Alcott kembali dari perang yang dilanda penyakit. Seperti yang ditunjukkan oleh penulis biografinya, Susan Cheever, Alcott menjadi versi menyusut dari dirinya yang dulu akibat keracunan merkuri yang dia alami dari obat kalomel yang diberikan dokter kepadanya untuk mengobati demam tifoid yang dia derita di Washington. Dia tidak akan mengeluh. “Saya tidak akan menyesal pergi,” katanya di bab terakhir “Sketsa Rumah Sakit”.

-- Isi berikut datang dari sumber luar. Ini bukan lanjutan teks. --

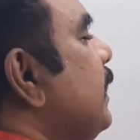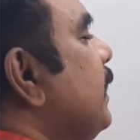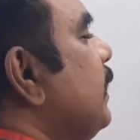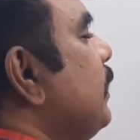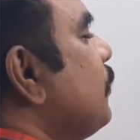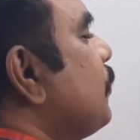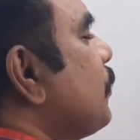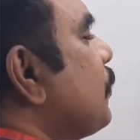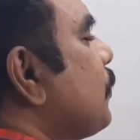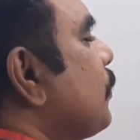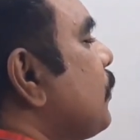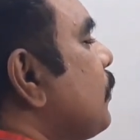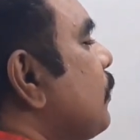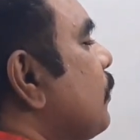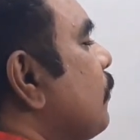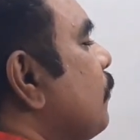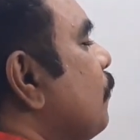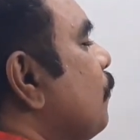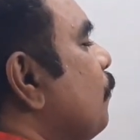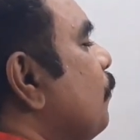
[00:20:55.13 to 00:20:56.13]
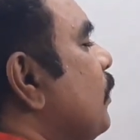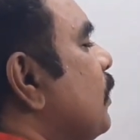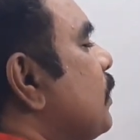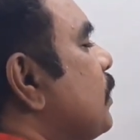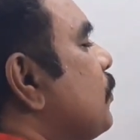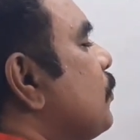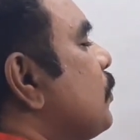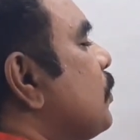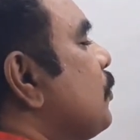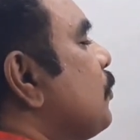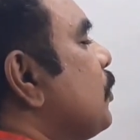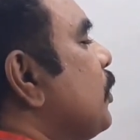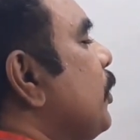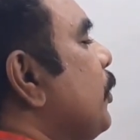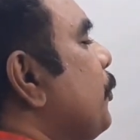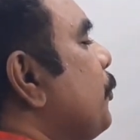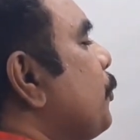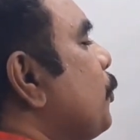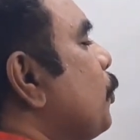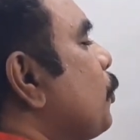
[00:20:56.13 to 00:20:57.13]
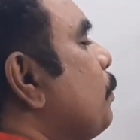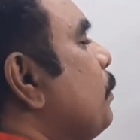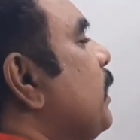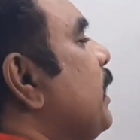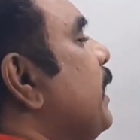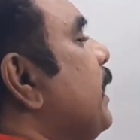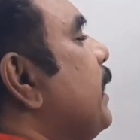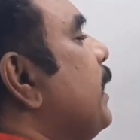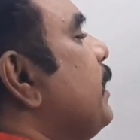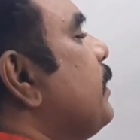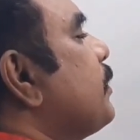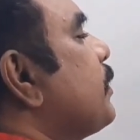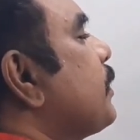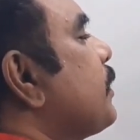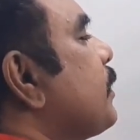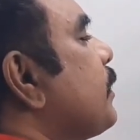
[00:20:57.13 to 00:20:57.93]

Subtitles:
is with scissors or blades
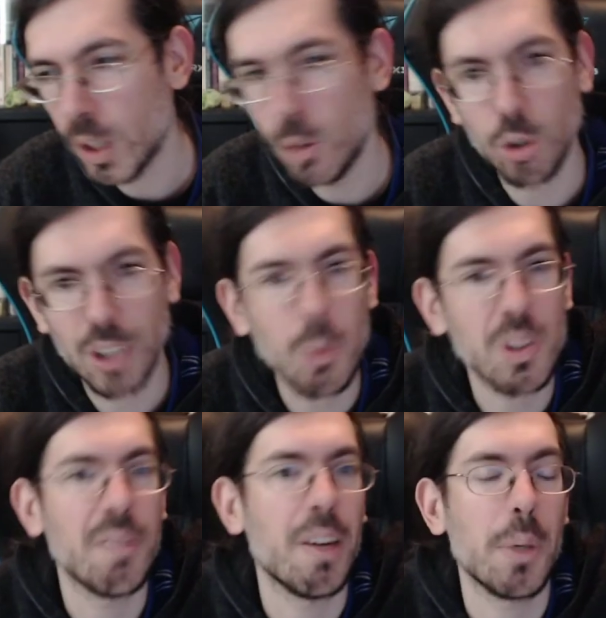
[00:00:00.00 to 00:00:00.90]
So that
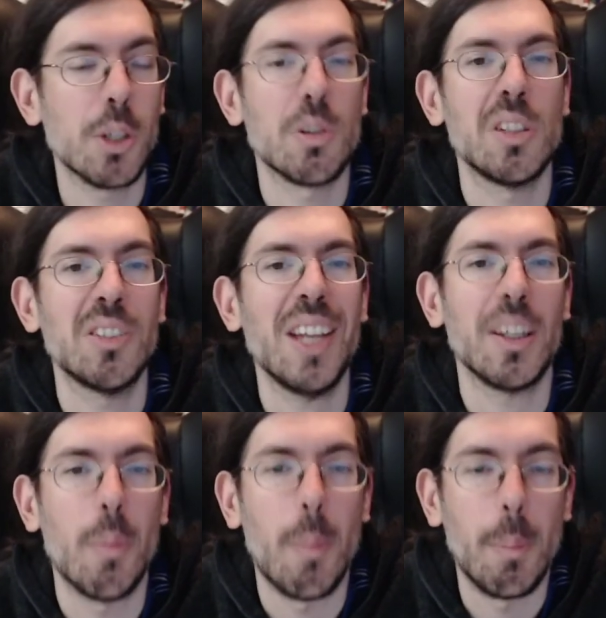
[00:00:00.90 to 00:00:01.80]
was a very interesting
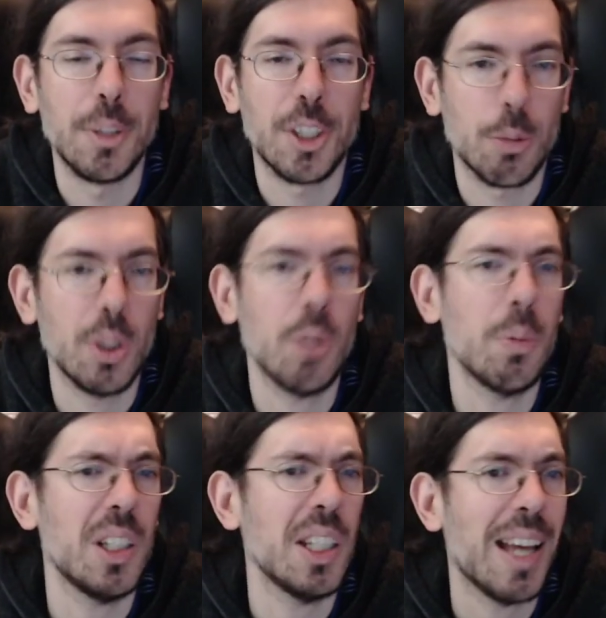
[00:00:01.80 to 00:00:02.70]
take, because we don't
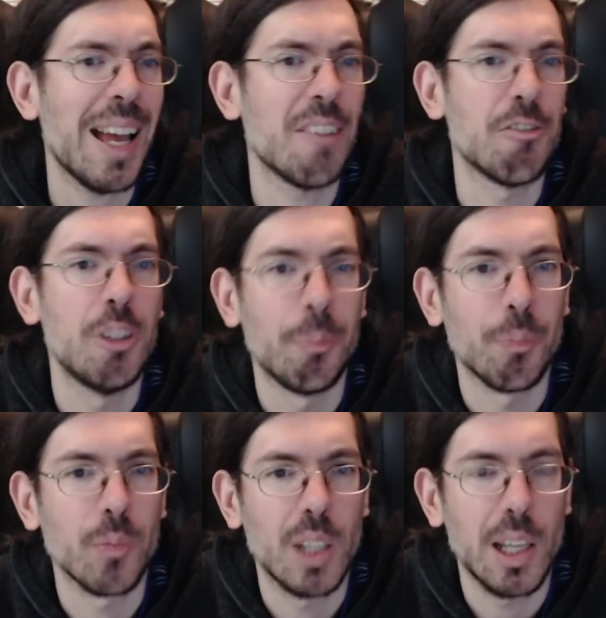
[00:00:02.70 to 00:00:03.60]
really have
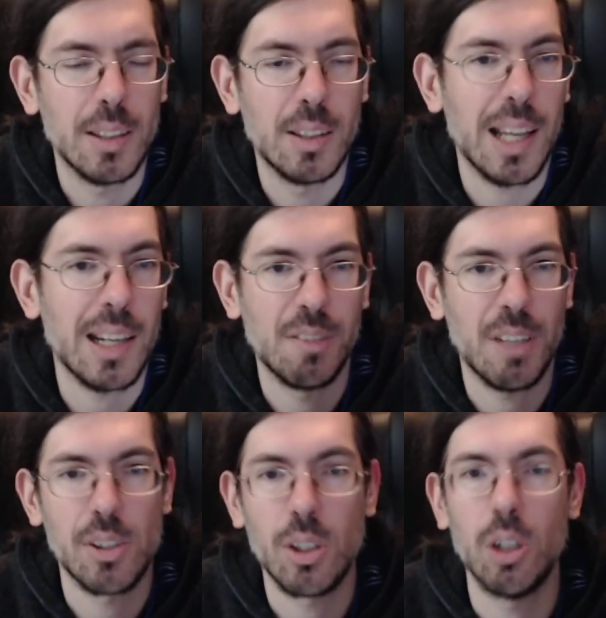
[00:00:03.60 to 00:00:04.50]
that
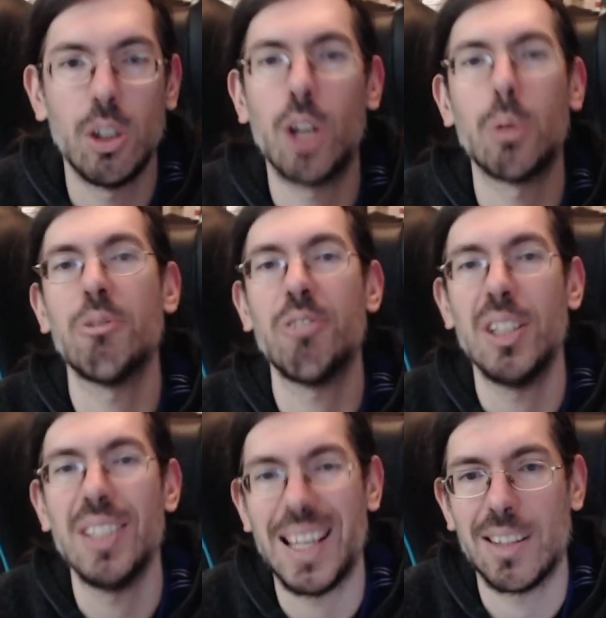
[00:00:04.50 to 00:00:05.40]
advanced
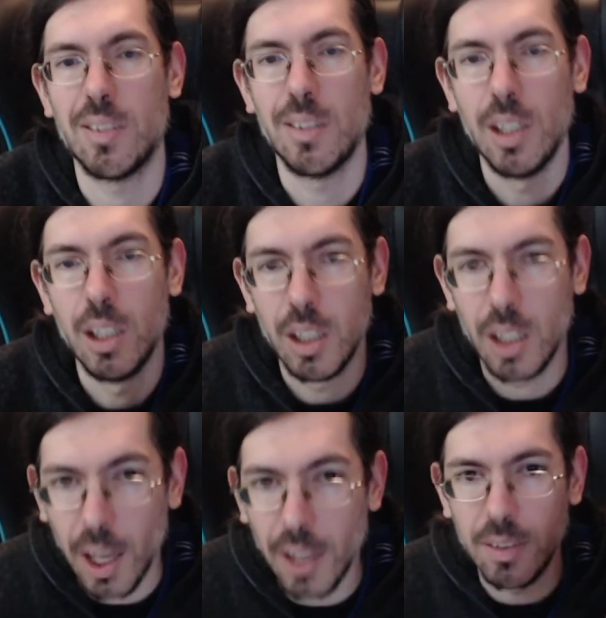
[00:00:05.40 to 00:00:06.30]
holography yet
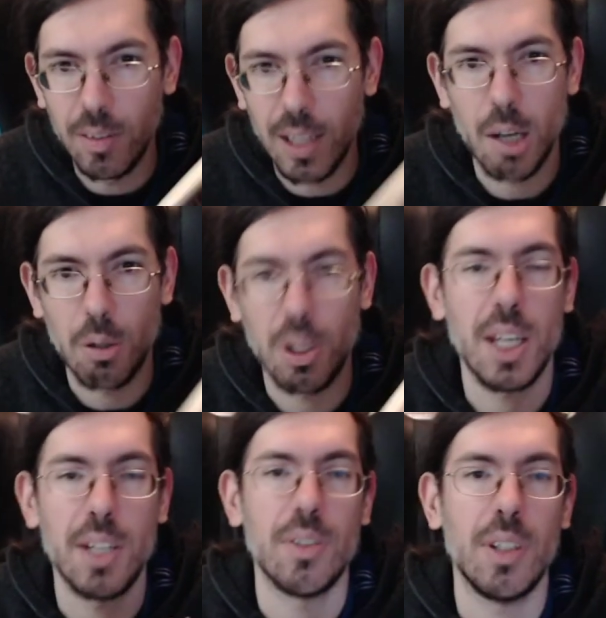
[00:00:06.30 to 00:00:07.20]
in
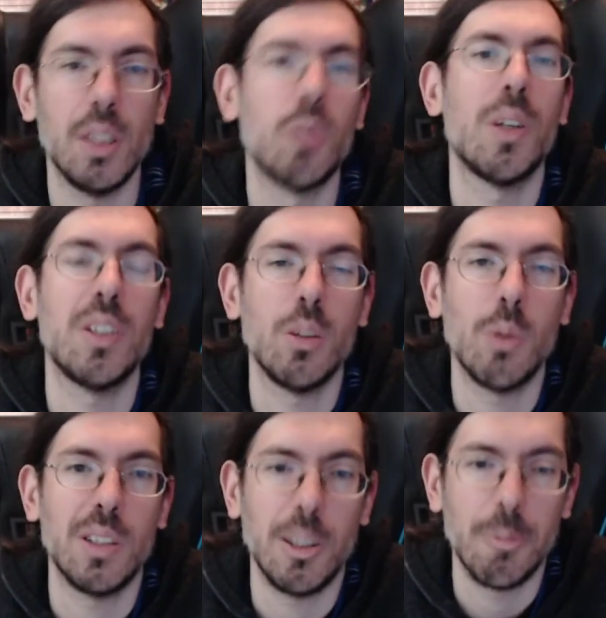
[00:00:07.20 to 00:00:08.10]
nowadays in
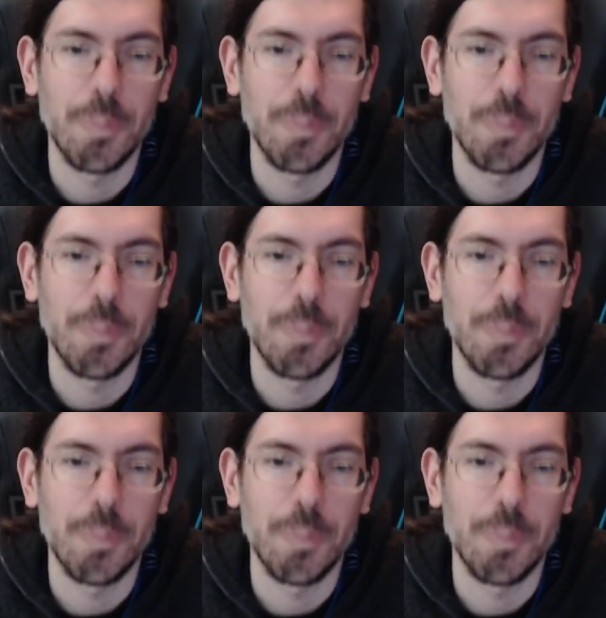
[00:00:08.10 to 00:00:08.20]
2020.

Namun pengamatan itu bukanlah kata-kata terakhir Alcott. Catatan tambahannya untuk “Sketsa Rumah Sakit” mencerminkan kekecewaannya terhadap rasisme yang dilihatnya dari banyak orang kulit putih Utara yang bekerja bersamanya. Rasisme tersebut membuatnya sedih dan mendorongnya untuk menyimpulkan: “Rumah sakit berikutnya yang saya masuki, saya harap, akan menjadi rumah sakit untuk resimen kulit berwarna.”
Mills adalah profesor sastra Amerika di Sarah Lawrence College dan penulis “Like a Holy Crusade: Mississippi 1964 – The Turning of the Civil Rights Movement in America.”